Take Moment to Brand Your Content

Most of the sites at the initial seems to be growing in the right way turn to be chaos when the stakeholder’s interests are tried to be fulfilled. Many of the unwanted features are bundled even when the pains are taken to collect the requirements after careful analysis. Editors ought to get a landing page look just right and infuse things in the body field as a quick fix. Questions and new requirements should be based on whether the site can do anything useful, rather than whether the site should do something.

Our content audit needs to fix at the structural level. Our content governance strategy needs some secure barriers to improve with implementation. Our Drupal 7 site needs to align better with

the goals and message of our organization. This is applicable not only for new content types, but also for of existing content types.

Some common examples of structure changes:

  • Shifting associated article links outside the body field and into their own Entity Reference field.
  • Supplementary (or fewer) taxonomy fields.
  • An “Authors” Entity Reference field distinct from the default author field.

For media management, imagine about exploiting the Media module to improve guarantee proper metadata surrounding media, and to help enforce a single solution for including media in content. Appropriately modeling our content, and beginning to implement that model, will gain countless benefits. It will be easier to alter the presentation of our site regularly. Opportunities for content re-use will become clearer. Our next content audit will be less prickly.

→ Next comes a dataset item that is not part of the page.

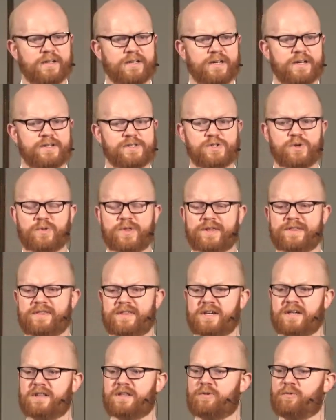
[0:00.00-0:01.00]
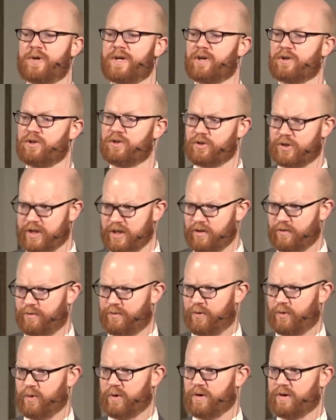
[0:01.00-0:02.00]
And so the thing that we are looking
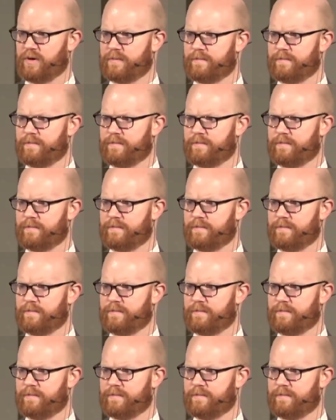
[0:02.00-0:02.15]
for,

Modeled and structured content will make our migration much easier. Well-organized content is constantly easier to migrate than amorphous content. It means a large piece of the hard work needed will already have been done.

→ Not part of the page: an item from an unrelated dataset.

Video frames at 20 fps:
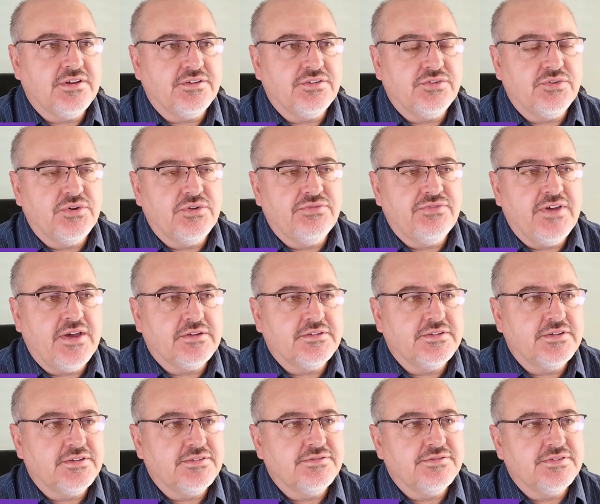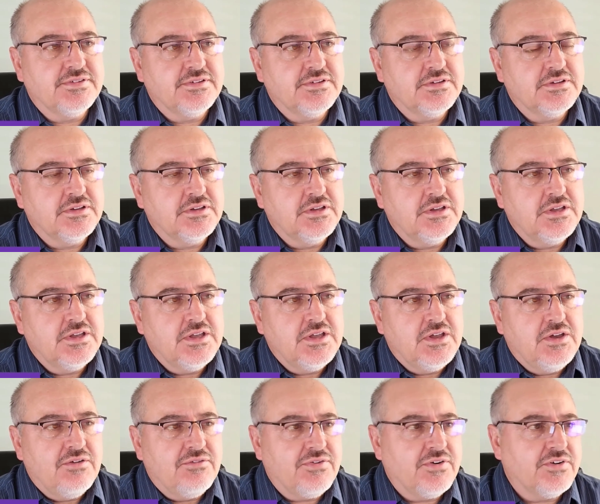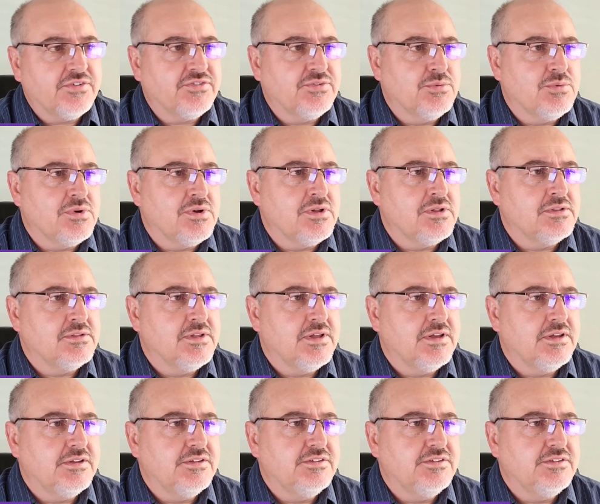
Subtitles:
are so effective. First of all,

Maintaining the whole thing secure and up to date

Our Drupal 7 site should be maintained up to date. It means Drupal core and all the modules we and the hosting environment. Do not linger jammed on earlier versions of PHP. The modern versions of Drupal 7 support the most recent versions of PHP 7, which has a good balance to it. All these help us keep your current site secure and performant, and to make a future migration easier. The most recent versions of contrib modules are generally closer to their Drupal 8+ equivalents in terms of organization and how they store data. They also can take advantage of PHP 7 improvements and syntax. Being acquainted with PHP 7 will relieve the subsequent transition.

Conclusion

Drupal 7 has been offered a new tenancy on time, and if we are presently reliant on Drupal 7, we can breathe a little leisurelier. Our CMS will be supported for another year, and even longer if we reach out to a qualified D7ES vendor. We need to use this time prudently and get ourselves prepare for the outlook. Let us make effort to our Drupal 7 site work better for us in the current simultaneously making our subsequent migration move easier. Let the organizations foresight, clarity, and poise, recognized for preparing the organization to make into the giant leap.